Earlier this week the Congressional Oversight Committee lambasted the Treasury Department and its foreclosure prevention programs, specifically the Home Affordable Modification Program.
Among other things, the report said:
“Treasury’s reluctance to acknowledge HAMP’s shortcomings has had real consequences. Absent a dramatic and unexpected increase in HAMP enrollment, many billions of dollars set aside for foreclousre mitigation may well be left unused. As a result, and untold number of borrowers may go without help – all because Treasury failed to acknowledge HAMP’s shortcomings in time”.
“Treasury has refused to specify meaningful goals to measure HAMP’s progress. Treasury has also failed to hold loan servicers accountable when they have repeatedly lost borrower paperwork or refused to perform loan modifications”.
Needless to say, Treasury took some umbrage at this verbal thrashing, and yesterday, Tim Geithner, Secretary of the Treasury issued a response. Geithner claimed that HAMP “has helped to catalyze the market to provide millions of loan modifications”. I suppose this is sort of true. HAMP has issued in the neighborhood of 1.4 million temporary mortgage modifications, and about 516,000 permanent modifications. We could debate the efficacy of these modifications, but let’s give Treasury the benefit of the doubt, because working with lenders, borrowers, and servicers to bring about mortgage modifications is not an easy task.
Geithner also said that a national foreclosure moratorium would hurt home prices:
“As demand for housing slows, people will be unwilling to buy, and people sitting in their neighborhoods will see prices drop further because market sees much longer time of recovery.”

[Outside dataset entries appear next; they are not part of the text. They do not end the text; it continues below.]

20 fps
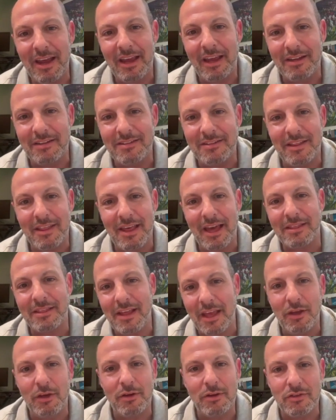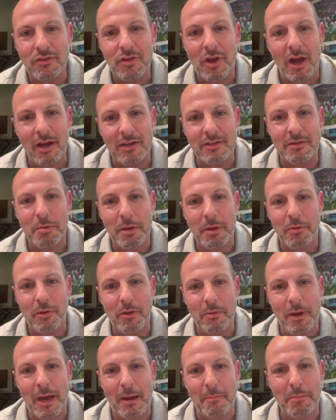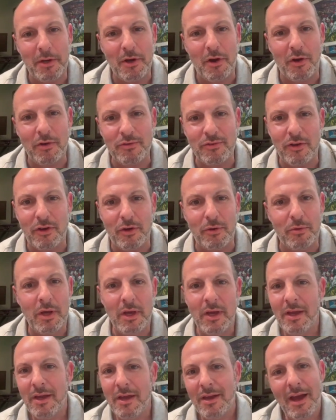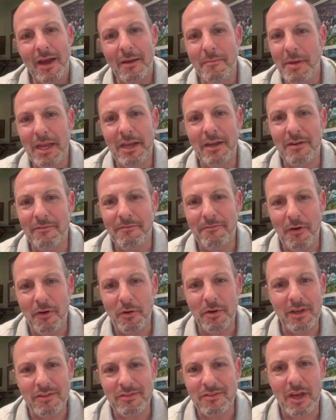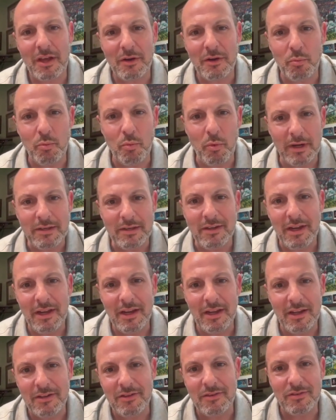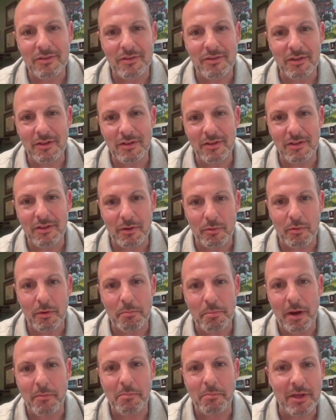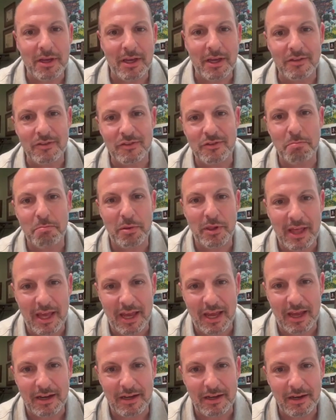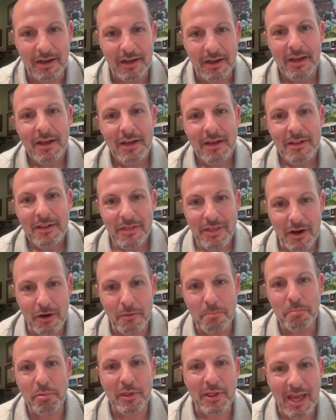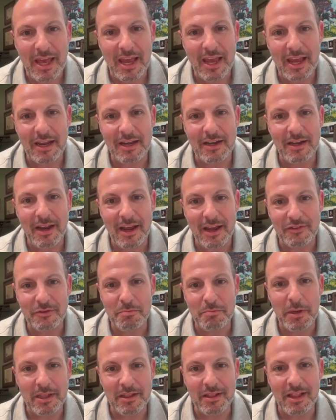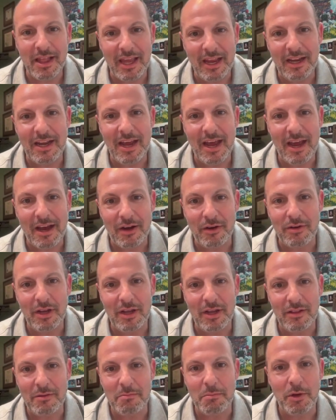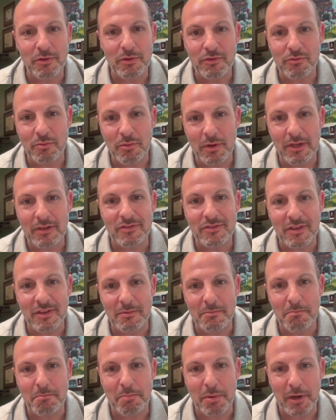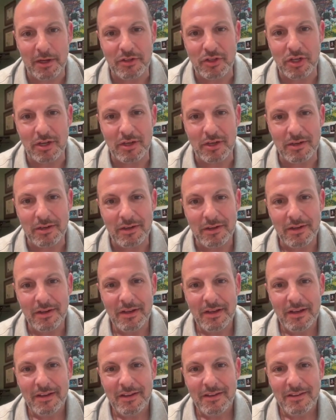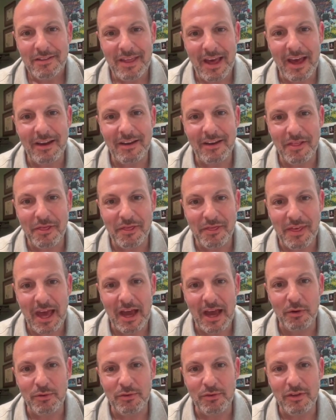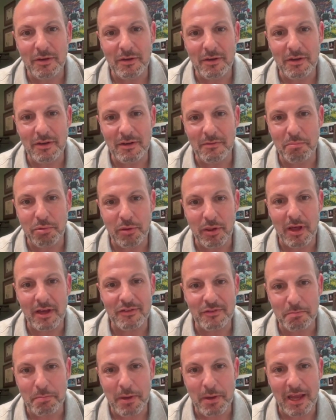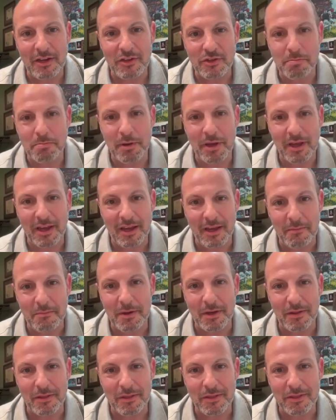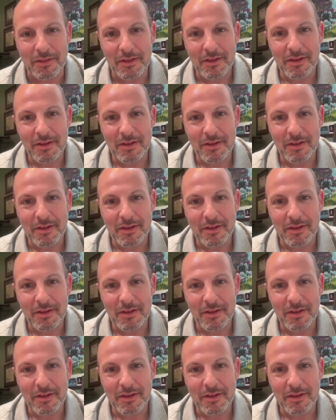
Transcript: into that you can talk to people about, but also, I mean, focus on what is the Republicans' plan. Their plan has been laid out in the most recent budget. That 1,000+ page behemoth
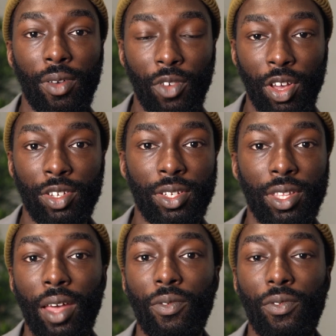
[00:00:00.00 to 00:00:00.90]
version
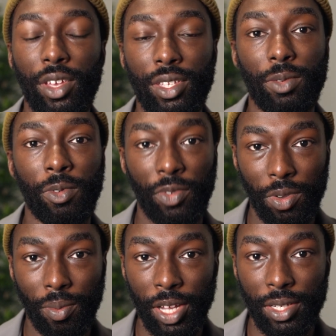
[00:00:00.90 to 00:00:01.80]
that fits within
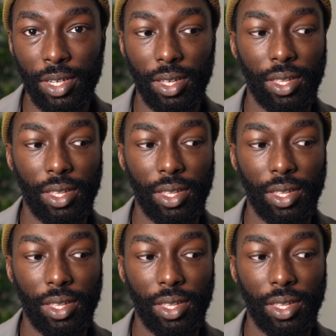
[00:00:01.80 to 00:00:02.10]
your budget.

It is undoubtedly true that a foreclosure moratorium would hurt home prices. It is also true that to a very large extent, that ship has already sailed. Home prices are down 20-30 percent from their 2006 peak (depending upon the market) and most analysts are predicting another 5-10 percent decline in the coming year. Would this be exacerbated by a foreclosure moratorium? Probably. Would a foreclosure moratorium also be bad for those who are trying to buy or sell a distressed property? Most certainly. Should more effective steps have been taken to alleviate this problem years ago? In the parlance of our times, “you betcha”!
Here’s the thing: housing prices can recover, and will ultimately come back at some point (albeit years down the road). What is more difficult to repair is respect for and belief in the rule of law. With all the foreclosure/robo-signing/securitization shenanigans that we have seen come to light over the past couple of months, it seems to me to be crucial that corporations aren’t allowed to run roughshod over individuals while ignoring the rule of law.
I am not saying that a blanket foreclosure moratorium is the way to go. I don’t think it is. However, I do believe that we need to proceed slowly with foreclosures and make sure that those who are foreclosing upon houses actually have standing to do so in accordance with the law. I am far more concerned that our country doesn’t turn into some kind of banana republic than I am about further marginal price declines in the housing market, which seem to be fait accompli anyway.